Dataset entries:
#####

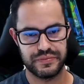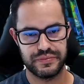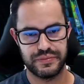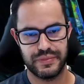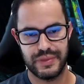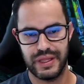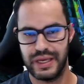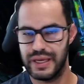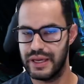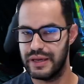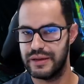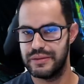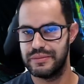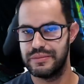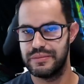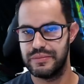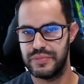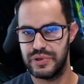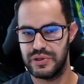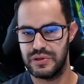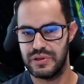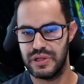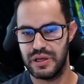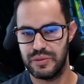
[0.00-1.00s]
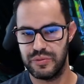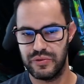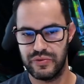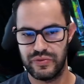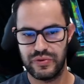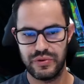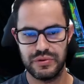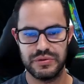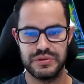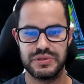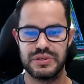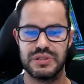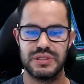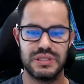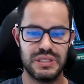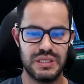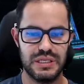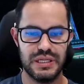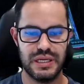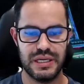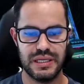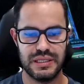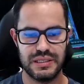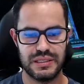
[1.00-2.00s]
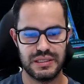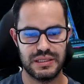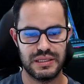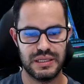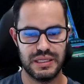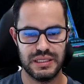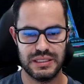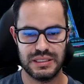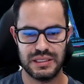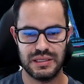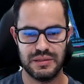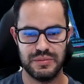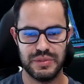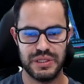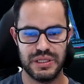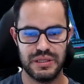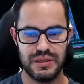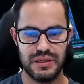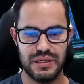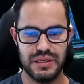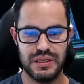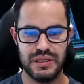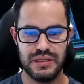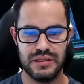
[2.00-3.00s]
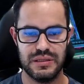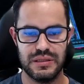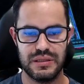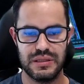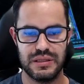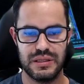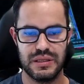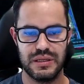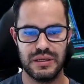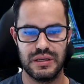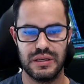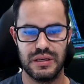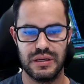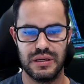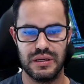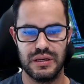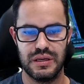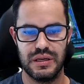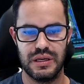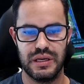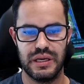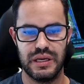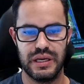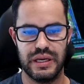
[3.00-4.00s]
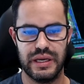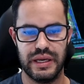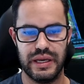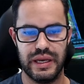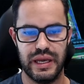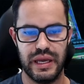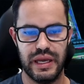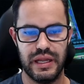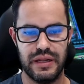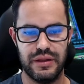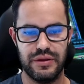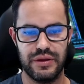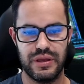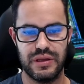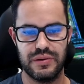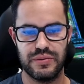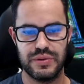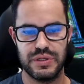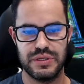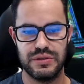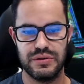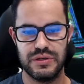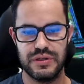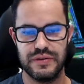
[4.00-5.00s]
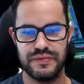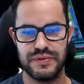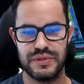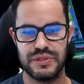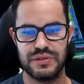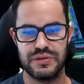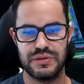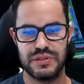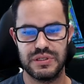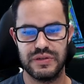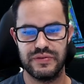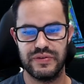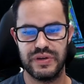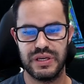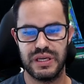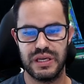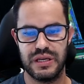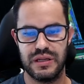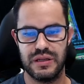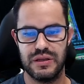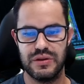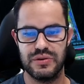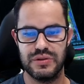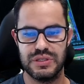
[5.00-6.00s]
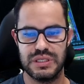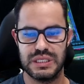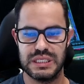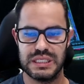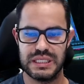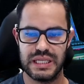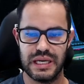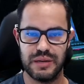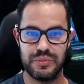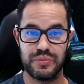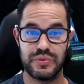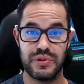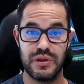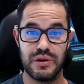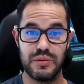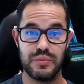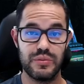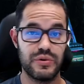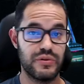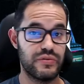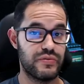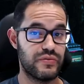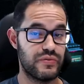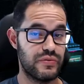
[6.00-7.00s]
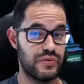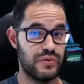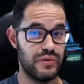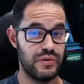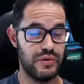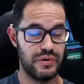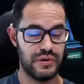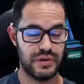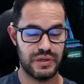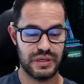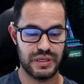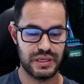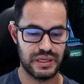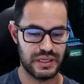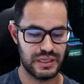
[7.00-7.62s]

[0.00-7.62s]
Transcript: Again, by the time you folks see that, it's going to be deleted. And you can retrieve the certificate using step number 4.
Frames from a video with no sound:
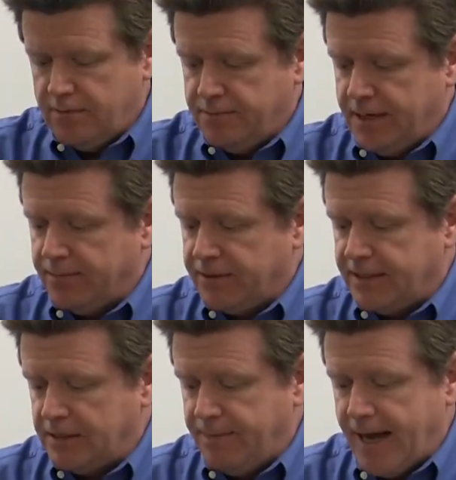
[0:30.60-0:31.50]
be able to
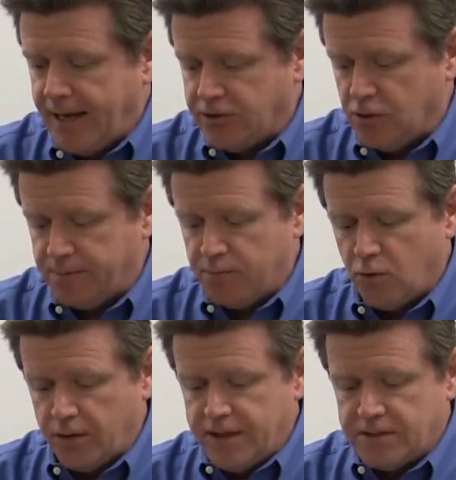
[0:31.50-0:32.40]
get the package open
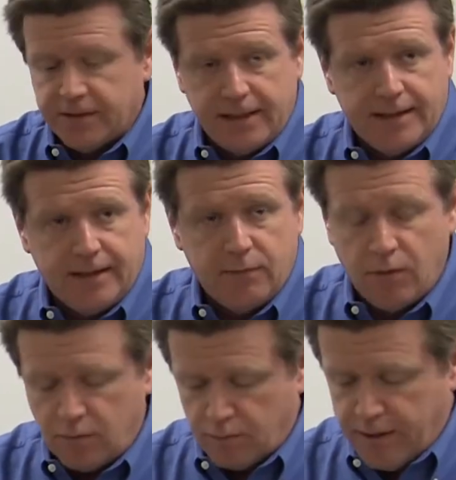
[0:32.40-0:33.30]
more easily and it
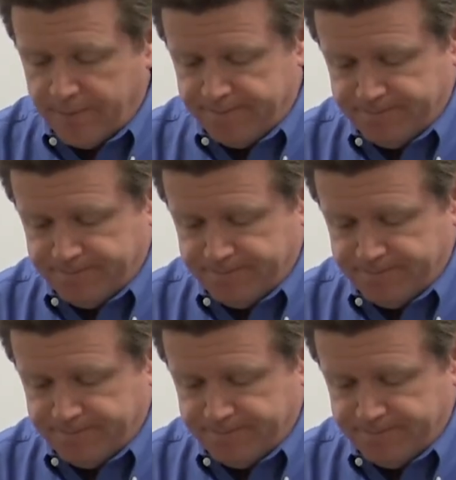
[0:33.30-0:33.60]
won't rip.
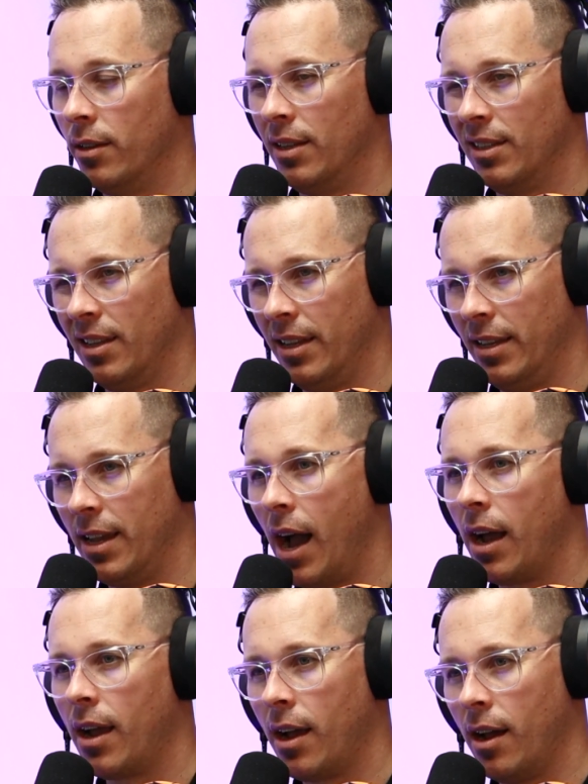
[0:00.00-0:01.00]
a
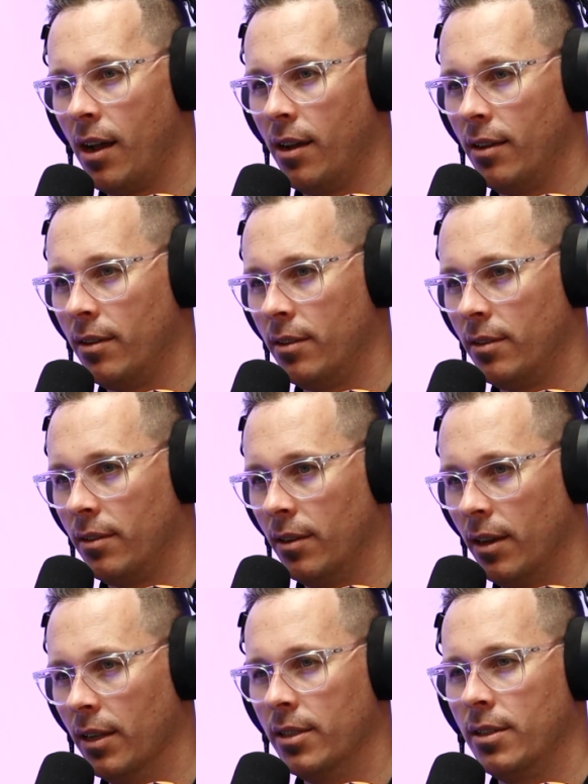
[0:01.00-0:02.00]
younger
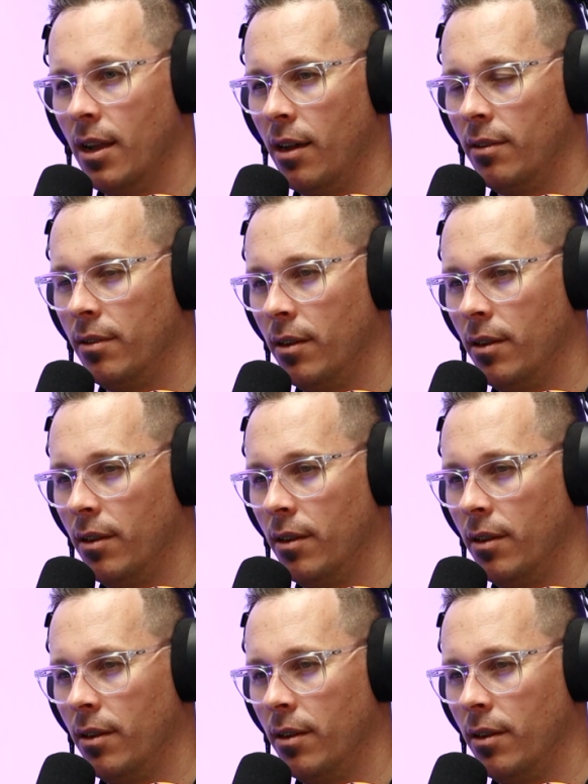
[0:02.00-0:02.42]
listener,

#####

> [WORK REQUEST]
Nothing but the lines from the one containing "[1.00-2.00s]" through the last line of the records should appear in the copy, exactly as written and without pictures.

> [WORKED SOLUTION]
[1.00-2.00s]
[2.00-3.00s]
[3.00-4.00s]
[4.00-5.00s]
[5.00-6.00s]
[6.00-7.00s]
[7.00-7.62s]

[0.00-7.62s]
Transcript: Again, by the time you folks see that, it's going to be deleted. And you can retrieve the certificate using step number 4.
Frames from a video with no sound:
[0:30.60-0:31.50]
be able to
[0:31.50-0:32.40]
get the package open
[0:32.40-0:33.30]
more easily and it
[0:33.30-0:33.60]
won't rip.
[0:00.00-0:01.00]
a
[0:01.00-0:02.00]
younger
[0:02.00-0:02.42]
listener,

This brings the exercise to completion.